『入浴福祉新聞 第48号』(平成6(1994)年7月1日発行)より
過去の入浴福祉新聞に掲載された記事をご紹介します。
発行当時の入浴や福祉等の状況を少しでもお届けできたら幸いです。
〔癒し〕の時代で伸び続ける800億円入浴剤市場
「お風呂と健康」認識させ温泉地が潤う波及効果も
花王「バブ」、ツムラ「日本の名湯シリーズ」に代表される家庭用入浴剤が、変わらず売れ行き好調といいます。
ショウブやユズなど[薬用植物]をお風呂に入れる日本的な習慣は古くからありますが、メーカーが入浴剤を工業製品にして、販売促進に力を注ぎ、売れ始めたのは1970年から。内風呂が急速に普及し始め、また、戦後の高度経済成長に陰りが見えはじめた時期でした。
たいがいの内風呂は、浴湯を再使用できる[沸かしなおし方式]のため、汚れを目立たなくする効用も入浴剤にあったようですが、それ以上に売れるようになった理由は、この時代から人々は、徹底した経済効率主義社会のなかで、ストレスを蓄積し、慢性的な疲労感を抱くようになったからでしょう。
入浴が、戦後の[清潔]を目的としたものから、[癒し]を重要視することにもなったためです。そのため、今日ますます盛んな温泉ブームの発生と、入浴剤が注目される時期は、まったく同じでした。

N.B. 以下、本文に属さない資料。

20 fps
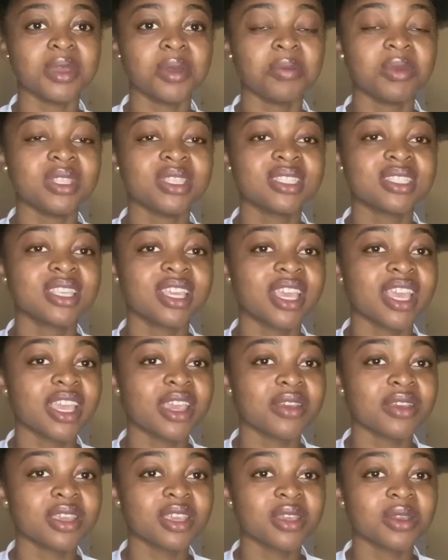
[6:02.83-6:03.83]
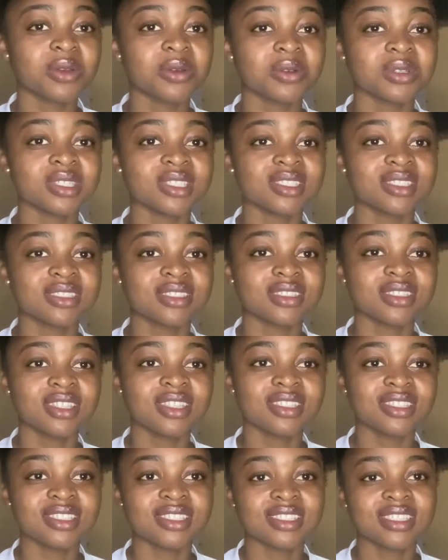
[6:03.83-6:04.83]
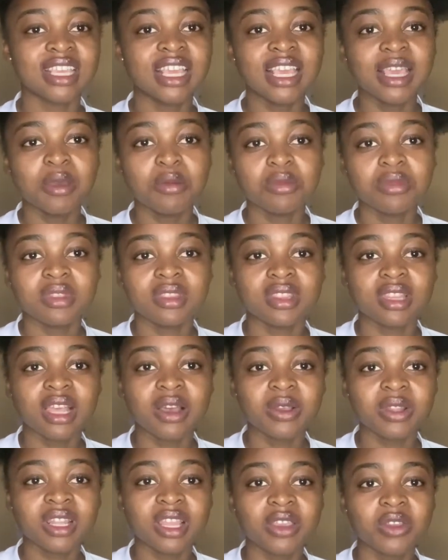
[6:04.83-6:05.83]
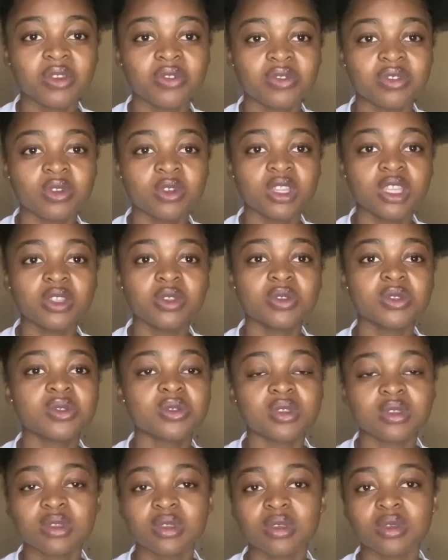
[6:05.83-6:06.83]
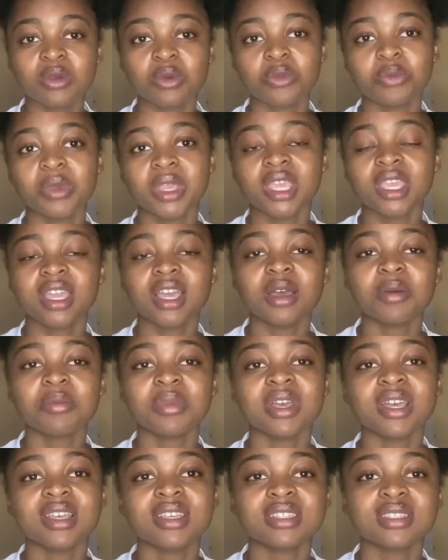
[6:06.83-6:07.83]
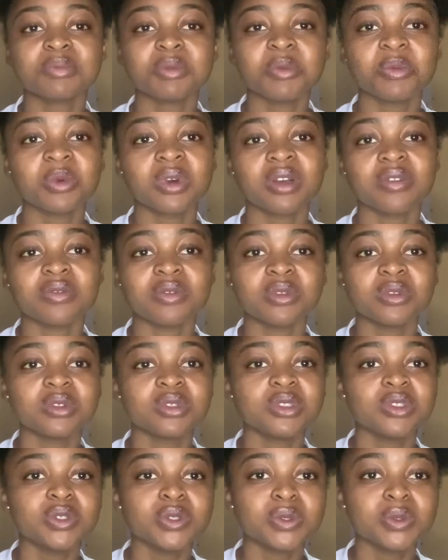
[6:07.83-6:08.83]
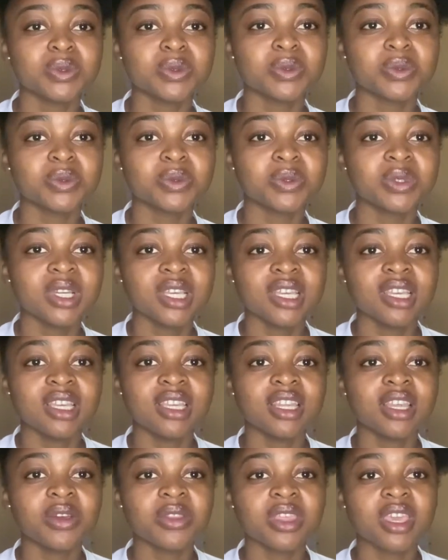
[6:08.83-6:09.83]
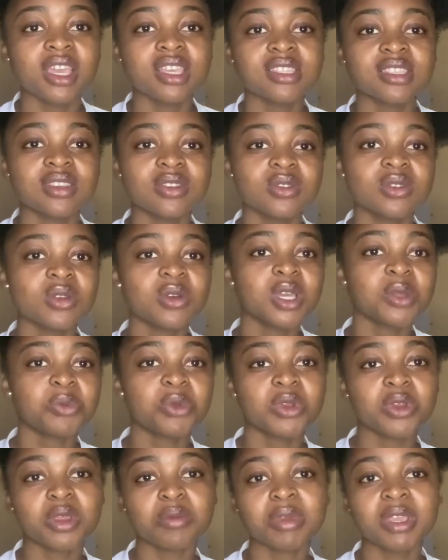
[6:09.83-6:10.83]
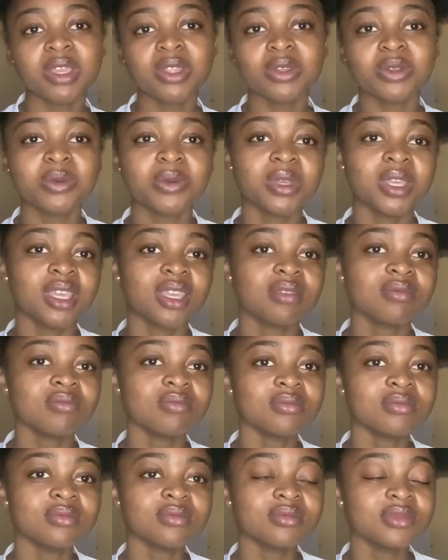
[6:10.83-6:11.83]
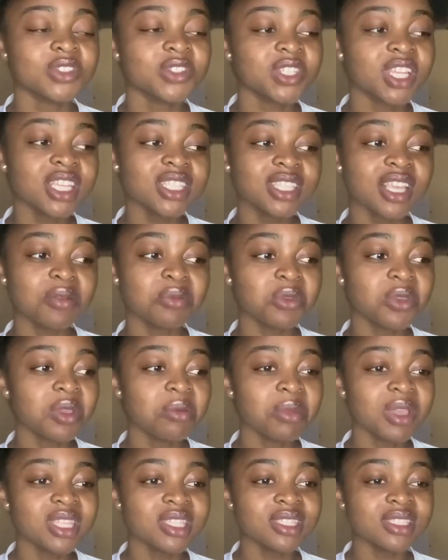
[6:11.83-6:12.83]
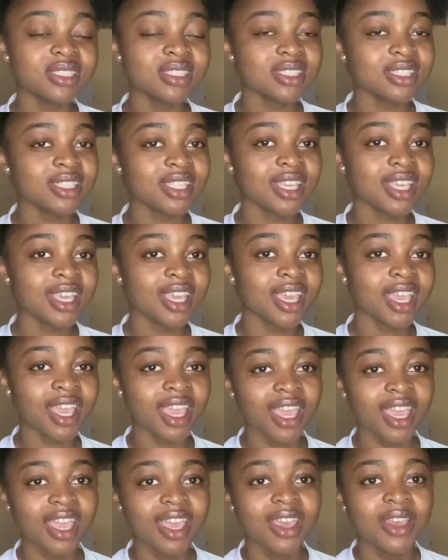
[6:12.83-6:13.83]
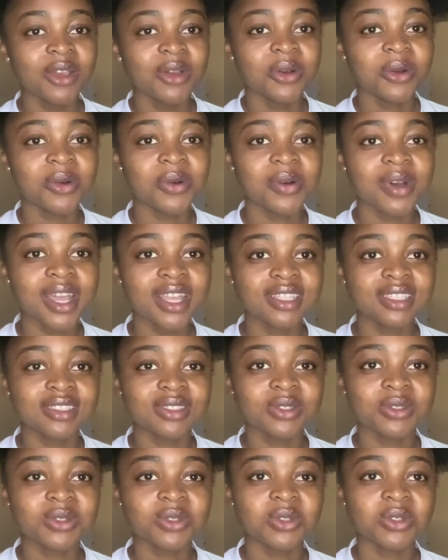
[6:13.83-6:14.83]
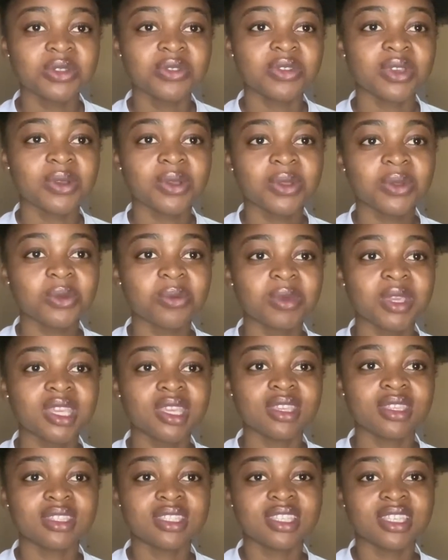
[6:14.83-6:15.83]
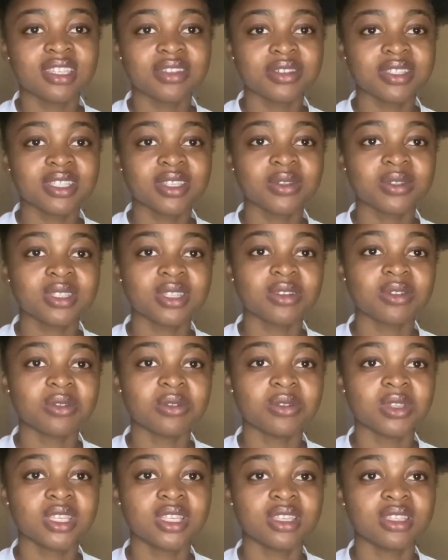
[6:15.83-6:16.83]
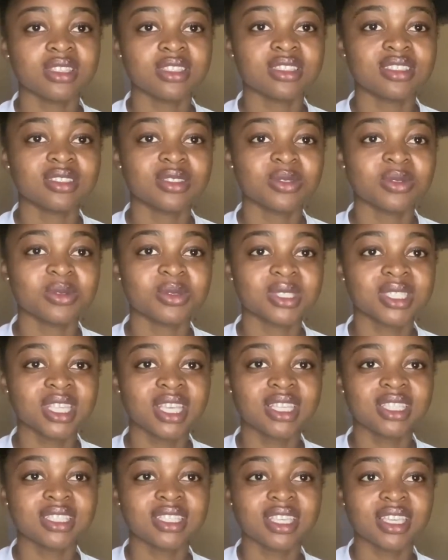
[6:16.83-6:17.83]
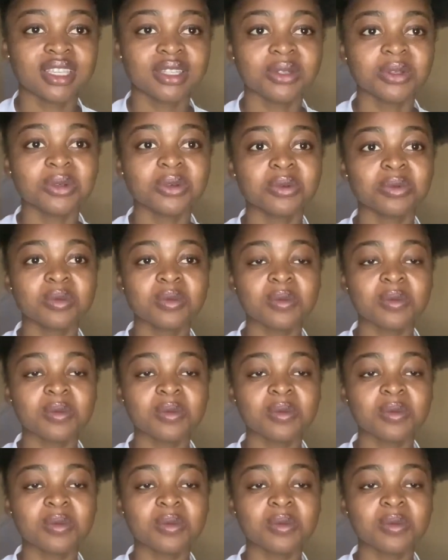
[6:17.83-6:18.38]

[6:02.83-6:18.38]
bit scary, because now like you've gotten used to the main campus, people have known you, and now they're asking, so what program are you doing? Should I say I'm doing medicine here? Or what? You don't know if you're going to make it here. Results are not looking so sexy, and all.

そして、1980年代に入ると、入浴剤は堂々の200億円市場を達成し、その後も急伸。いまでは800億円産業に君臨する生活用品産業の一翼を築くまでになりました。
メーカーも大手から零細企業まで約200社におよび、市販されている入浴剤の種類は700以上もあるといわれ、まさに百花繚乱という形容があてはまりそうです。
なかでも、1993年から「バブ」を発売した花王と、その3年後に「名湯シリーズ」で参入したツムラの2社が、35%ずつのシェアをもちダントツとか。
前者は、末梢の血行を良くするといわれる炭酸ガスが主成分。後者は、国内の名湯の成分を分析して人工的に[温泉の素]を作りだしたものといいます。こうした商品のおかげで、入浴の医学的効用がしだいに認識されるようになったことは、たいへん好ましいことでしょう。
面白いのは、「名湯シリーズ」を使用しているうちに、その温泉に実際に行きたくなった、という人が増加した点です。北海道の登別温泉はその代表例で、ツムラの人気アイテム『蝦夷の湯・登別カルルス』が、同地の宿泊客を急増させた、といわれているほどです。
「高度経済成長の夢よもう一度!」と、中高年オトコの妄想のようなものだったともいえる[バブル経済]が崩壊して世の中のカネ回りが悪くなり、国政も混迷。「日本自体がすでに老化を開始して、消滅も近い」との議論も登場してきました。
その真偽は後世になってみなければわかりませんが、いま日本は「癒し」の時代にあるのは確実。
病院へ行っても癒やされないのを知り尽くしている日本人の間で、当分「お風呂ブーム」が続くことは間違いなさそうです。
※発行当時の原稿のまま掲載しております。何卒ご了承の程お願い申し上げます。